Portland, Ore. - Details about a resonant clock distribution circuit jointly developed by IBM Corp. and Columbia University will be revealed at the IEEE's International Solid-State Circuits Conference next month. The second-generation design builds on last year's IBM-Columbia paper, but this time with a bottom-up approach that is one step away from possible commercialization.
Last year, by canceling capacitive loading with integrated inductors, IBM and Columbia solved the jitter and skew problems of distributing gigahertz to terahertz clock signals in a prototype chip that retrofitted IBM's current clock distribution circuitry. This year, the IBM-Columbia design will feature a resonant oscillator solution that, if successful, will redefine the way clock distribution is done on high-end IBM processors.
"I can't tell you the details of our new design before the ISSCC paper, except to say that we looked at everybody's resonant clocking techniques and have come up with a solution which we think will change the way clock signals are distributed on high-end processor chips," said Steven Chan, an EE at Columbia University. Chan works under EE and professor Ken Shepard in cooperation with physicist Phillip Restle at IBM's T.J. Watson Research Center (Yorktown Heights, N.Y.).
So far, three test chips have been fabricated. The first was last year's traditional clock distribution circuit, modified to be resonant. Since then, two further chips have been designed at Columbia University that have been shown to reduce both power and jitter by approximately a factor of three.

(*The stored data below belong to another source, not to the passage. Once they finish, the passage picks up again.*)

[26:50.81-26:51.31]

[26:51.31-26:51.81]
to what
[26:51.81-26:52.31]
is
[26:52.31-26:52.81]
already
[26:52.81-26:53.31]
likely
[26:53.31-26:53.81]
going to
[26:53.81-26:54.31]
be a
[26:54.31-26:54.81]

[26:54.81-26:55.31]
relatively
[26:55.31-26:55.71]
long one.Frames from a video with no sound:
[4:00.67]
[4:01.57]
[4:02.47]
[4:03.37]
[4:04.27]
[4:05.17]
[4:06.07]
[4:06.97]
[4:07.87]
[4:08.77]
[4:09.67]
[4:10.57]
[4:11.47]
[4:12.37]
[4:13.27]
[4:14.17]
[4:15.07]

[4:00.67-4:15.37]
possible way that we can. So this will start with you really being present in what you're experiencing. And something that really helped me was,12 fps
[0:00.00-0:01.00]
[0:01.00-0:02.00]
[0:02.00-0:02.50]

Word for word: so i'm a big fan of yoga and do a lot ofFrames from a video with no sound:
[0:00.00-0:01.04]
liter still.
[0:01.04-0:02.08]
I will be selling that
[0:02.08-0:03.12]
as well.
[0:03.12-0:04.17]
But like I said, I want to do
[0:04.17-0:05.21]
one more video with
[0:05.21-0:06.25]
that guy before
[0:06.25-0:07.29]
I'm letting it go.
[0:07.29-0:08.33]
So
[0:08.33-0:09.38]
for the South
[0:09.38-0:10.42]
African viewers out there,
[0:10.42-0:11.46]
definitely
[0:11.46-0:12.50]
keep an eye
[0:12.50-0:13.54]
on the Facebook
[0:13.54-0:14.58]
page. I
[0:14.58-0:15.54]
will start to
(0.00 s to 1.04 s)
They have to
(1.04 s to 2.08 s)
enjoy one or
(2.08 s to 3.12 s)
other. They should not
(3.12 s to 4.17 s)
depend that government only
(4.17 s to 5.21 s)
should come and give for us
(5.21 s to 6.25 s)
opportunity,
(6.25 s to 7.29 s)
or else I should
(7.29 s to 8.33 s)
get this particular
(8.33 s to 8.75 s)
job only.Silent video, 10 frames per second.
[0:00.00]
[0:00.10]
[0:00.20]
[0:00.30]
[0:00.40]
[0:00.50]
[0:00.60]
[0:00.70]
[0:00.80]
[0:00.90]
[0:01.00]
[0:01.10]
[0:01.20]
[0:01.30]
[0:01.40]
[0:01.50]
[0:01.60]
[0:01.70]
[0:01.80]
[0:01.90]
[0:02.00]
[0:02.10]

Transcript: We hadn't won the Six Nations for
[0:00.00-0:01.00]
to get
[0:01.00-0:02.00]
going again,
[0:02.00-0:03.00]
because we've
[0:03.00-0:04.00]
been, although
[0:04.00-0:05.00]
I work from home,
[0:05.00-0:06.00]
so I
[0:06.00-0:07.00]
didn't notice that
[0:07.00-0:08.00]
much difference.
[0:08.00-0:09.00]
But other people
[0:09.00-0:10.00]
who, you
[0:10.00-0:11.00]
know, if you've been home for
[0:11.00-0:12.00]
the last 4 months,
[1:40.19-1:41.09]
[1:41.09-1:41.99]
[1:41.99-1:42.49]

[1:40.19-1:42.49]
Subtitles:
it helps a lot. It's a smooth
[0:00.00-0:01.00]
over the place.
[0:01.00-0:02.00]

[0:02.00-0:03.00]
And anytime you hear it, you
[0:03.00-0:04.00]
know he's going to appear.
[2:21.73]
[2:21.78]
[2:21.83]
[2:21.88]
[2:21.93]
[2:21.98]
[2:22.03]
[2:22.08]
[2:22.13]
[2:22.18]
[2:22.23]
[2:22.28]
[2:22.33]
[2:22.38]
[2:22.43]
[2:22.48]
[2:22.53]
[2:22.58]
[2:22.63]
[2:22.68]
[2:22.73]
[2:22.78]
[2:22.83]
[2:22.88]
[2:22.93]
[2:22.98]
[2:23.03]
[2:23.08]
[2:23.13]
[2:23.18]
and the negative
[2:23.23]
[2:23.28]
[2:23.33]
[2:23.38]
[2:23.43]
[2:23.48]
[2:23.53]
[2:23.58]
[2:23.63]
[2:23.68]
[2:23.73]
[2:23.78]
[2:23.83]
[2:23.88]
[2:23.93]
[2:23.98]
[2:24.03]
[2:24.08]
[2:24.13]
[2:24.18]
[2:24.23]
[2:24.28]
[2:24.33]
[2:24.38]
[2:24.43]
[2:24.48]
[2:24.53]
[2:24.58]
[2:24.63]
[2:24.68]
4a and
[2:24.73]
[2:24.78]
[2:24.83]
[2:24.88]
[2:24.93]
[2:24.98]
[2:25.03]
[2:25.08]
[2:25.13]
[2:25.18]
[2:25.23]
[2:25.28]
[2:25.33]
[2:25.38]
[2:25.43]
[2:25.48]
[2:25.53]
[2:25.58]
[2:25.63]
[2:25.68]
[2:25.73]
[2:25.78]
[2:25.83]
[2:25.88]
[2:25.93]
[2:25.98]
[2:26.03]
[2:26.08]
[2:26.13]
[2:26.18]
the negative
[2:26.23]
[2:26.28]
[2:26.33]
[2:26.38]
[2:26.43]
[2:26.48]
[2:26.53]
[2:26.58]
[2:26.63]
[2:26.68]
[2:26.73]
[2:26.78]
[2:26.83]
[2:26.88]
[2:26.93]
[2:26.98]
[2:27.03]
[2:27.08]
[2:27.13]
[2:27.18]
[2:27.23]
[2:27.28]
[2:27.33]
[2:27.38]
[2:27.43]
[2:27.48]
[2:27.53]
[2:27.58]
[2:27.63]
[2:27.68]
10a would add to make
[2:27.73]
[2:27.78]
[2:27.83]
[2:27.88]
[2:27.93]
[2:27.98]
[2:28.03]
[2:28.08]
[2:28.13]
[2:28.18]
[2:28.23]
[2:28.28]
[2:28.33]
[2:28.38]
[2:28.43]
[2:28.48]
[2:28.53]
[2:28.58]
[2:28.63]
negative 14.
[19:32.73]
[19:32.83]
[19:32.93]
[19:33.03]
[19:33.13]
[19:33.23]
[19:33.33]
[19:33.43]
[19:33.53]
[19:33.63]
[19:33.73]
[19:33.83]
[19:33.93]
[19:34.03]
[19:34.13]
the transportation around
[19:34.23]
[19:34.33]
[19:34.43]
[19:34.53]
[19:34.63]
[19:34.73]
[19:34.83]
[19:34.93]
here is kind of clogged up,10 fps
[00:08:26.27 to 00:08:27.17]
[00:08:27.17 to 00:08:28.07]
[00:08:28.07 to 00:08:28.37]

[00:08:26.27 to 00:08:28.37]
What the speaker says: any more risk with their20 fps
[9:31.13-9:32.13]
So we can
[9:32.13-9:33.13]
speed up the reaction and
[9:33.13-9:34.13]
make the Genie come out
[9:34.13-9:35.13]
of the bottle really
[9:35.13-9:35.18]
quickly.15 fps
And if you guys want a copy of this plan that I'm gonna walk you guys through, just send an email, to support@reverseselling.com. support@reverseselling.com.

Clock distribution systems consume as much as 10 percent of a modern chip's power. Keeping clock signals in phase at all the hundreds of locations that are supposed to toggle simultaneously across an entire chip is an even worse problem. Then there are clock jitter and skew, which are exacerbated by the uneven capacitive loading on modern ICs.
Resonant clocks solve those problems with integrated inductors that cancel capacitive loading, thereby quelling jitter and skew. And because energy is recycled, power requirements are reduced.
Inductors tune the circuit to the frequency of the clock-up to 5 GHz in current IBM-Columbia test chips-and keep the clocks in sync across a chip. Coupled LC oscillators providing constant phase and constant amplitude will be described in the ISSCC paper as the easiest way to implement resonant clocks on today's high-end IBM processors. Those processors use a large number of clock grids driven by small (1.15 mm square) wiring trees, enabling integrated spiral inductors to cancel the capacitance of each tree and thereby transforming a nonresonant network into a resonant clock distribution net.
IBM's distributed differential global clock oscillator was designed into two test chips, one in a 90-nanometer and the other in a 0.18-micron, 1.8-volt CMOS technology. Measuring 2 x 2 mm, the resonant clock network had a tank Q of 4.3, had tenfold less jitter and used nearly three times less power than conventional clocks.